### EXERCISE DETAILS
Would you return the data below exactly as it stands, with every picture left out?

Dataset entries:
[Start of Attachment]
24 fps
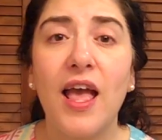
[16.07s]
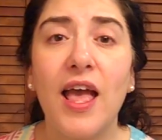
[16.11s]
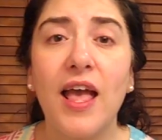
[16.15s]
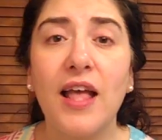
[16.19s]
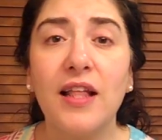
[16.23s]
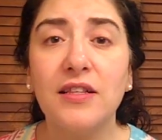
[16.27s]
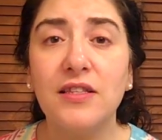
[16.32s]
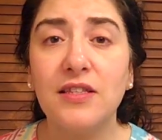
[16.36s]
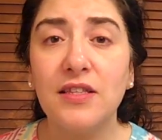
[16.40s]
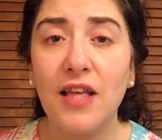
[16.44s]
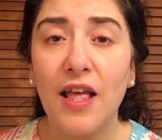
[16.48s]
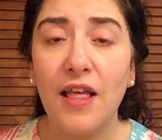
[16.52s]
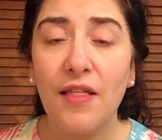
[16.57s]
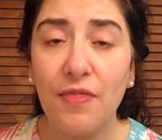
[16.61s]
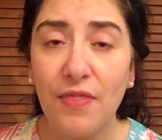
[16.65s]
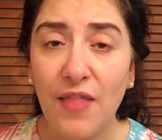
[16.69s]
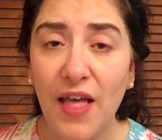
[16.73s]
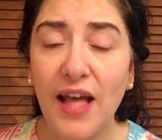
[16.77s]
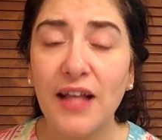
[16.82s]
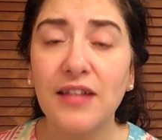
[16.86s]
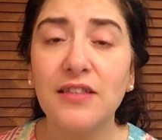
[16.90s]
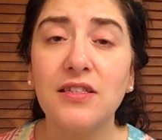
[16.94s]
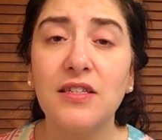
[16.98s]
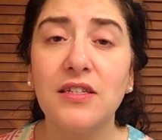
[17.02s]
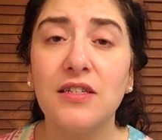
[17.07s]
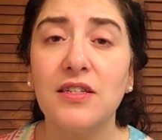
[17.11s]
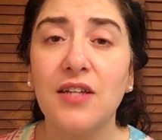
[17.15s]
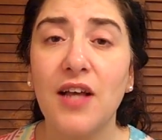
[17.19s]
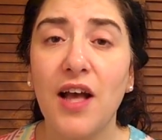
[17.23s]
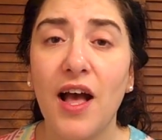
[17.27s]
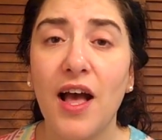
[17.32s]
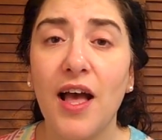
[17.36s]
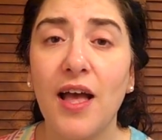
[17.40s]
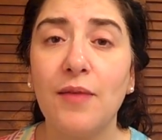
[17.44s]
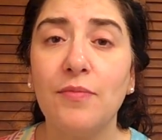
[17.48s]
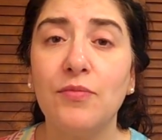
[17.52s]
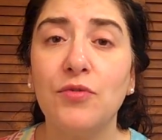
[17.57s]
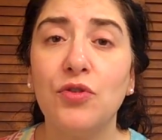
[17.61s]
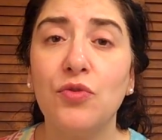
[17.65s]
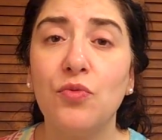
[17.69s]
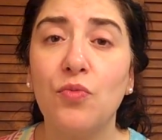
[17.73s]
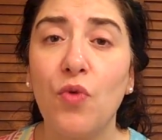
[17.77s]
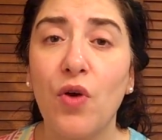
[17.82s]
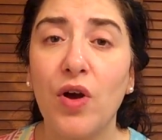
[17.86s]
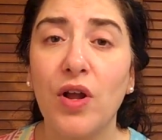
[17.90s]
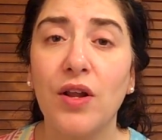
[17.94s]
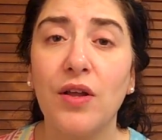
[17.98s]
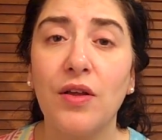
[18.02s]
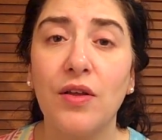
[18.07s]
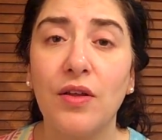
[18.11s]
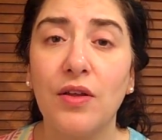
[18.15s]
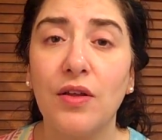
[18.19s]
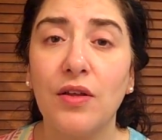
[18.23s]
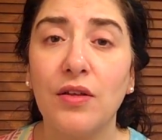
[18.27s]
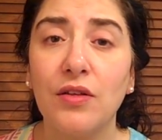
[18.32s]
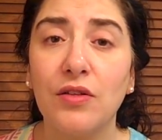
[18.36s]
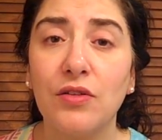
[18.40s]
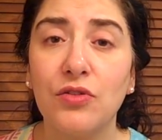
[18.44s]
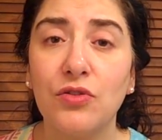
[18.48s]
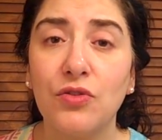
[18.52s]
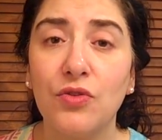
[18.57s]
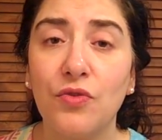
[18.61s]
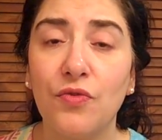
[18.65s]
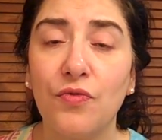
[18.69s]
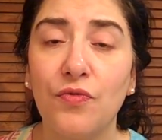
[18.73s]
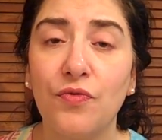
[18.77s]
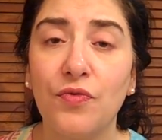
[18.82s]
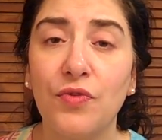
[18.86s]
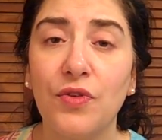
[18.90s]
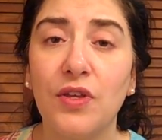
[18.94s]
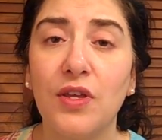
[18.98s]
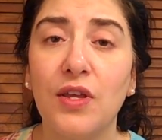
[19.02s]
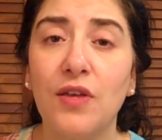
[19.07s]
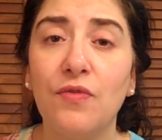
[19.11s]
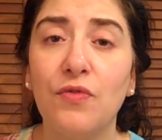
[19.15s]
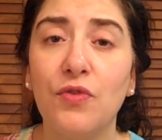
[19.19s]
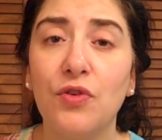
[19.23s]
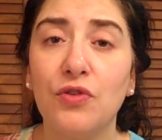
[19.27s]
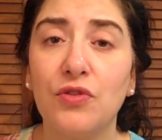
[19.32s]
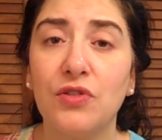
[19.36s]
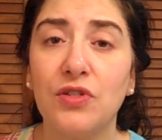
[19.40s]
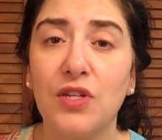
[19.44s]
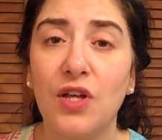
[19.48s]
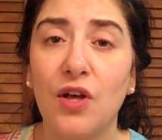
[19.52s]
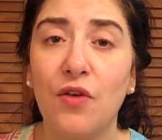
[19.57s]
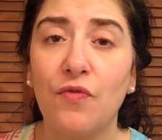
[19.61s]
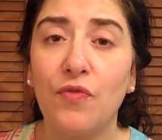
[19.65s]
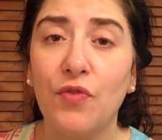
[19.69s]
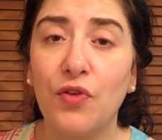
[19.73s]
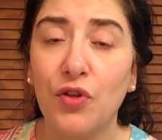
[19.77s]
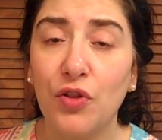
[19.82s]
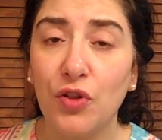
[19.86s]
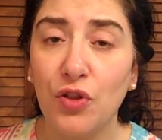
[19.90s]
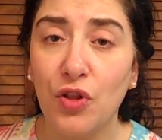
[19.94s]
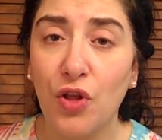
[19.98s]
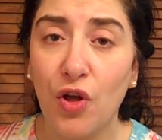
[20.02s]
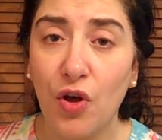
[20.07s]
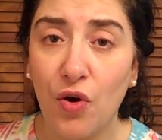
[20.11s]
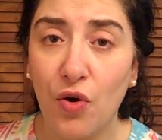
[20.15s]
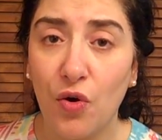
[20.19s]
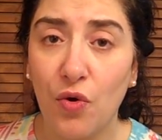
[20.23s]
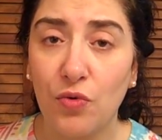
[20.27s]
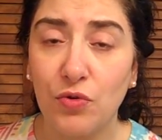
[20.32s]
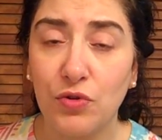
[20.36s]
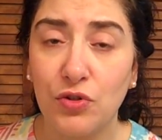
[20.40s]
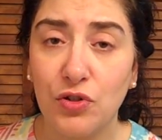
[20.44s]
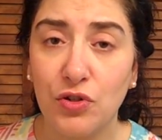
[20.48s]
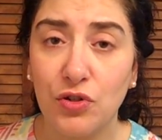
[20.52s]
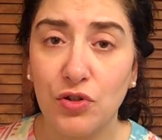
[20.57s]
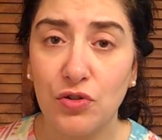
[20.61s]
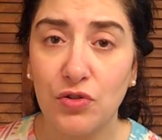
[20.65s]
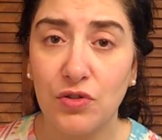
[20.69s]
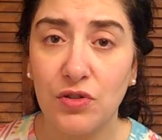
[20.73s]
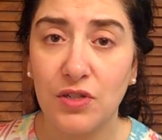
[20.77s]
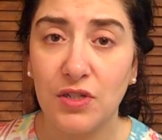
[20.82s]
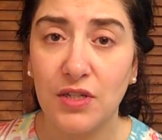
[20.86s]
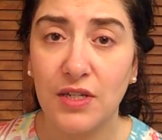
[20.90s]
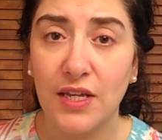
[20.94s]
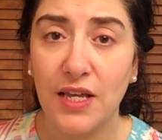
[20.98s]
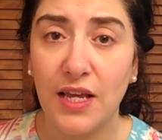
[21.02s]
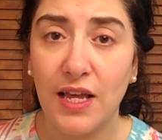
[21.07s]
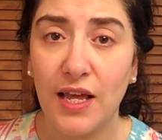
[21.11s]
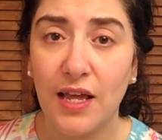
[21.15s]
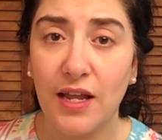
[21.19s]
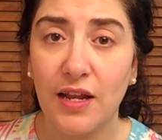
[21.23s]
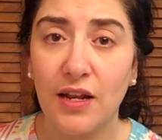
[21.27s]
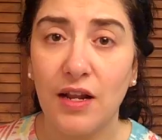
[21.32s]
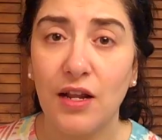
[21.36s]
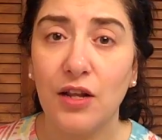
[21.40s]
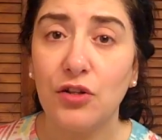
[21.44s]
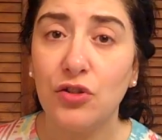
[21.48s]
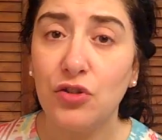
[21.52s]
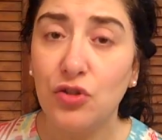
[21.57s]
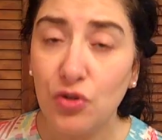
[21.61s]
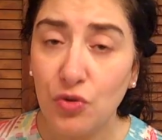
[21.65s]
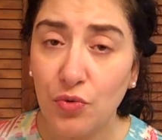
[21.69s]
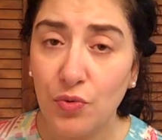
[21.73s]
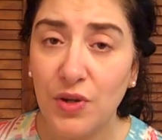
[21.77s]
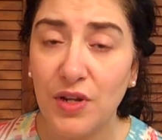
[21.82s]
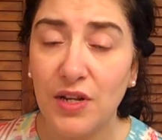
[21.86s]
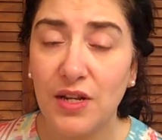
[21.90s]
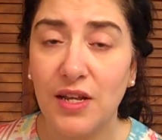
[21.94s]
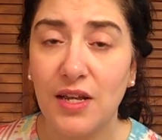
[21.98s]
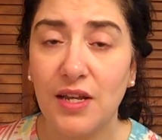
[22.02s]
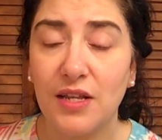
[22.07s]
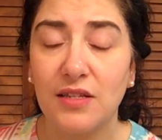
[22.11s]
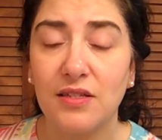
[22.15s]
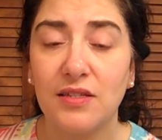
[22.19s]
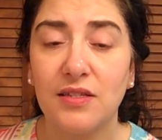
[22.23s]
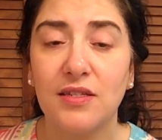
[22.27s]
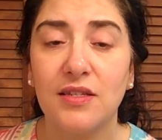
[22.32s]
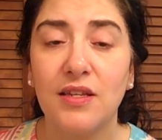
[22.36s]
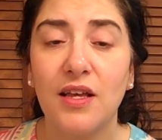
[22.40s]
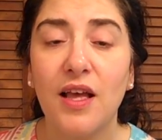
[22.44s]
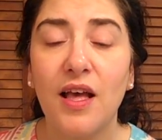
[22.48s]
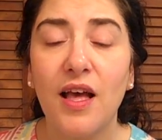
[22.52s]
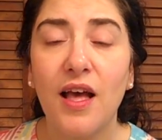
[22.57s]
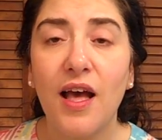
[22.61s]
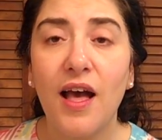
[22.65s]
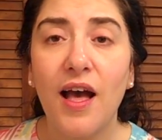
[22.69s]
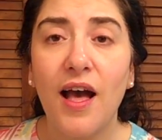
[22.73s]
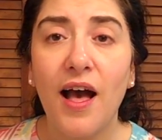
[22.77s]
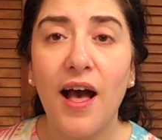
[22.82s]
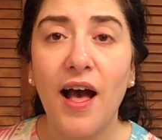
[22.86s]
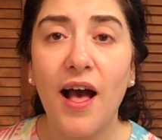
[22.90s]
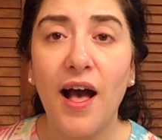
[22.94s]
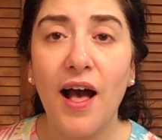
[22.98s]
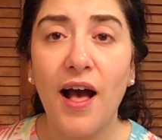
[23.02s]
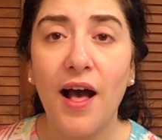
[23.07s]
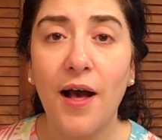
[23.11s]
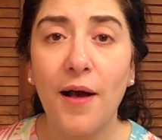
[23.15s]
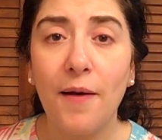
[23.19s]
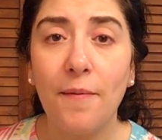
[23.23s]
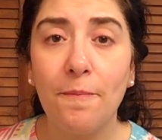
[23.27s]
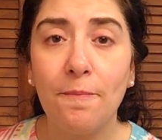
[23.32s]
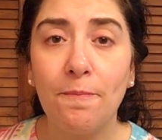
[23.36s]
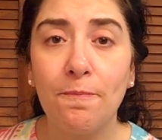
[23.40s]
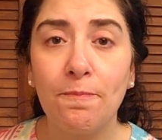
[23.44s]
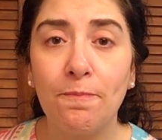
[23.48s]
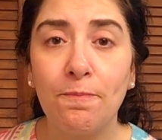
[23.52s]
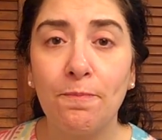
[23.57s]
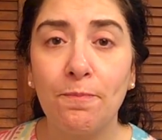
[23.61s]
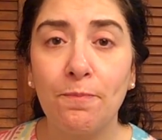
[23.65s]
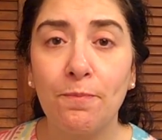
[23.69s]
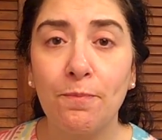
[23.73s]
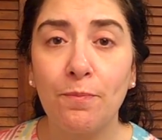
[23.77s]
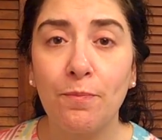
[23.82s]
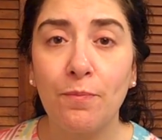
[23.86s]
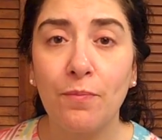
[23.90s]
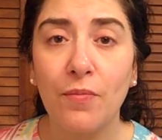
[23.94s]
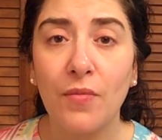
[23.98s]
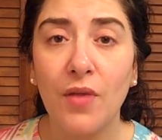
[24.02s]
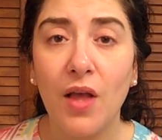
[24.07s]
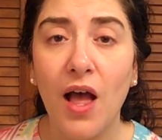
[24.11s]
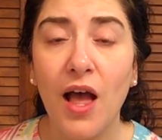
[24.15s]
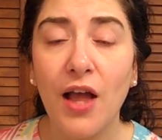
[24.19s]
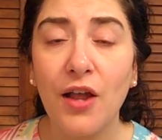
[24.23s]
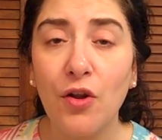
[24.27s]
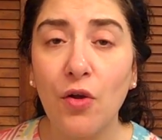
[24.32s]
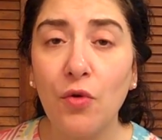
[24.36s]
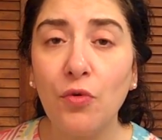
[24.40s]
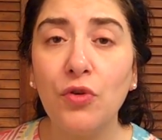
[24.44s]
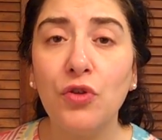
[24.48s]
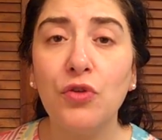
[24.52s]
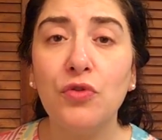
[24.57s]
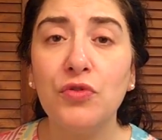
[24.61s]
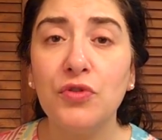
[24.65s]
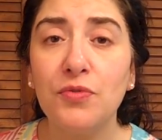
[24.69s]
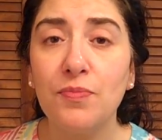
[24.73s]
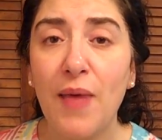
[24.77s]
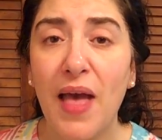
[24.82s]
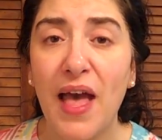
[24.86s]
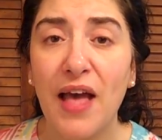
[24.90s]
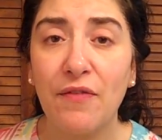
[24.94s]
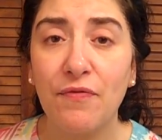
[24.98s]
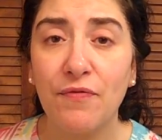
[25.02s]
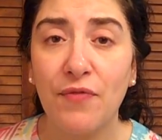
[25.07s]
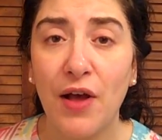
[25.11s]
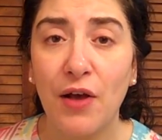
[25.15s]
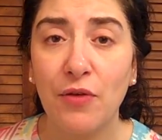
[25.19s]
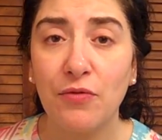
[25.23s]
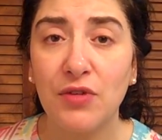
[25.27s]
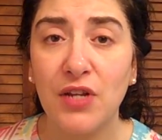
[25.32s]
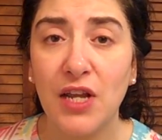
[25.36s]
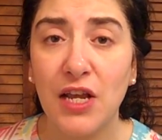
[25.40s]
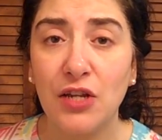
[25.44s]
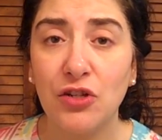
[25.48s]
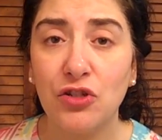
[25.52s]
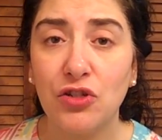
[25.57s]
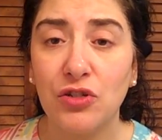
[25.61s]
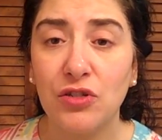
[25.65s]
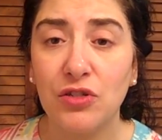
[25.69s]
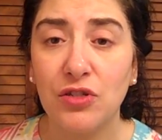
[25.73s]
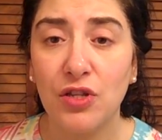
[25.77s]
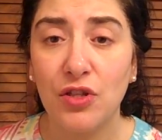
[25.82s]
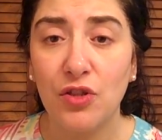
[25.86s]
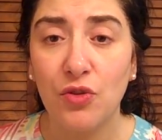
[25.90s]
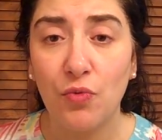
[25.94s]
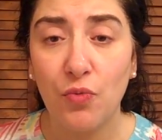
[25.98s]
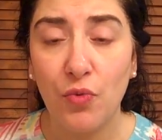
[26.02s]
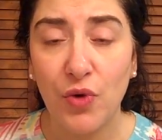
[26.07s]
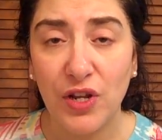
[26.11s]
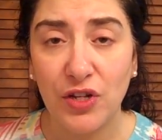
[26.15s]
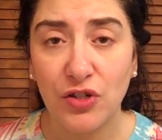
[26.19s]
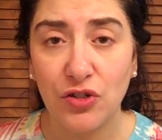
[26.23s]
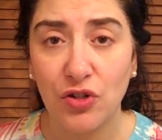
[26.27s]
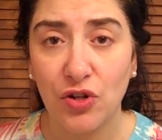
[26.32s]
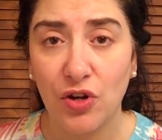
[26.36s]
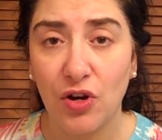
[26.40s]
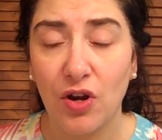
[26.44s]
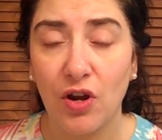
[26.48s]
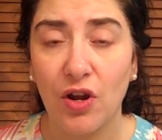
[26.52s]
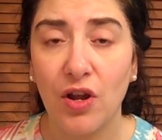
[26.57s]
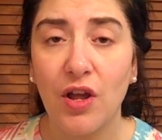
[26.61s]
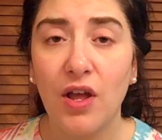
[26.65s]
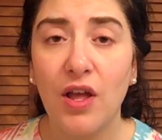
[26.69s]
And that's the time to want to sort of give yourself a glow to your skin, a dewiness. I don't use matte foundations in the winter.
[End of Attachment]
### ANSWER TO THIS EXERCISE
24 fps
[16.07s]
[16.11s]
[16.15s]
[16.19s]
[16.23s]
[16.27s]
[16.32s]
[16.36s]
[16.40s]
[16.44s]
[16.48s]
[16.52s]
[16.57s]
[16.61s]
[16.65s]
[16.69s]
[16.73s]
[16.77s]
[16.82s]
[16.86s]
[16.90s]
[16.94s]
[16.98s]
[17.02s]
[17.07s]
[17.11s]
[17.15s]
[17.19s]
[17.23s]
[17.27s]
[17.32s]
[17.36s]
[17.40s]
[17.44s]
[17.48s]
[17.52s]
[17.57s]
[17.61s]
[17.65s]
[17.69s]
[17.73s]
[17.77s]
[17.82s]
[17.86s]
[17.90s]
[17.94s]
[17.98s]
[18.02s]
[18.07s]
[18.11s]
[18.15s]
[18.19s]
[18.23s]
[18.27s]
[18.32s]
[18.36s]
[18.40s]
[18.44s]
[18.48s]
[18.52s]
[18.57s]
[18.61s]
[18.65s]
[18.69s]
[18.73s]
[18.77s]
[18.82s]
[18.86s]
[18.90s]
[18.94s]
[18.98s]
[19.02s]
[19.07s]
[19.11s]
[19.15s]
[19.19s]
[19.23s]
[19.27s]
[19.32s]
[19.36s]
[19.40s]
[19.44s]
[19.48s]
[19.52s]
[19.57s]
[19.61s]
[19.65s]
[19.69s]
[19.73s]
[19.77s]
[19.82s]
[19.86s]
[19.90s]
[19.94s]
[19.98s]
[20.02s]
[20.07s]
[20.11s]
[20.15s]
[20.19s]
[20.23s]
[20.27s]
[20.32s]
[20.36s]
[20.40s]
[20.44s]
[20.48s]
[20.52s]
[20.57s]
[20.61s]
[20.65s]
[20.69s]
[20.73s]
[20.77s]
[20.82s]
[20.86s]
[20.90s]
[20.94s]
[20.98s]
[21.02s]
[21.07s]
[21.11s]
[21.15s]
[21.19s]
[21.23s]
[21.27s]
[21.32s]
[21.36s]
[21.40s]
[21.44s]
[21.48s]
[21.52s]
[21.57s]
[21.61s]
[21.65s]
[21.69s]
[21.73s]
[21.77s]
[21.82s]
[21.86s]
[21.90s]
[21.94s]
[21.98s]
[22.02s]
[22.07s]
[22.11s]
[22.15s]
[22.19s]
[22.23s]
[22.27s]
[22.32s]
[22.36s]
[22.40s]
[22.44s]
[22.48s]
[22.52s]
[22.57s]
[22.61s]
[22.65s]
[22.69s]
[22.73s]
[22.77s]
[22.82s]
[22.86s]
[22.90s]
[22.94s]
[22.98s]
[23.02s]
[23.07s]
[23.11s]
[23.15s]
[23.19s]
[23.23s]
[23.27s]
[23.32s]
[23.36s]
[23.40s]
[23.44s]
[23.48s]
[23.52s]
[23.57s]
[23.61s]
[23.65s]
[23.69s]
[23.73s]
[23.77s]
[23.82s]
[23.86s]
[23.90s]
[23.94s]
[23.98s]
[24.02s]
[24.07s]
[24.11s]
[24.15s]
[24.19s]
[24.23s]
[24.27s]
[24.32s]
[24.36s]
[24.40s]
[24.44s]
[24.48s]
[24.52s]
[24.57s]
[24.61s]
[24.65s]
[24.69s]
[24.73s]
[24.77s]
[24.82s]
[24.86s]
[24.90s]
[24.94s]
[24.98s]
[25.02s]
[25.07s]
[25.11s]
[25.15s]
[25.19s]
[25.23s]
[25.27s]
[25.32s]
[25.36s]
[25.40s]
[25.44s]
[25.48s]
[25.52s]
[25.57s]
[25.61s]
[25.65s]
[25.69s]
[25.73s]
[25.77s]
[25.82s]
[25.86s]
[25.90s]
[25.94s]
[25.98s]
[26.02s]
[26.07s]
[26.11s]
[26.15s]
[26.19s]
[26.23s]
[26.27s]
[26.32s]
[26.36s]
[26.40s]
[26.44s]
[26.48s]
[26.52s]
[26.57s]
[26.61s]
[26.65s]
[26.69s]
And that's the time to want to sort of give yourself a glow to your skin, a dewiness. I don't use matte foundations in the winter.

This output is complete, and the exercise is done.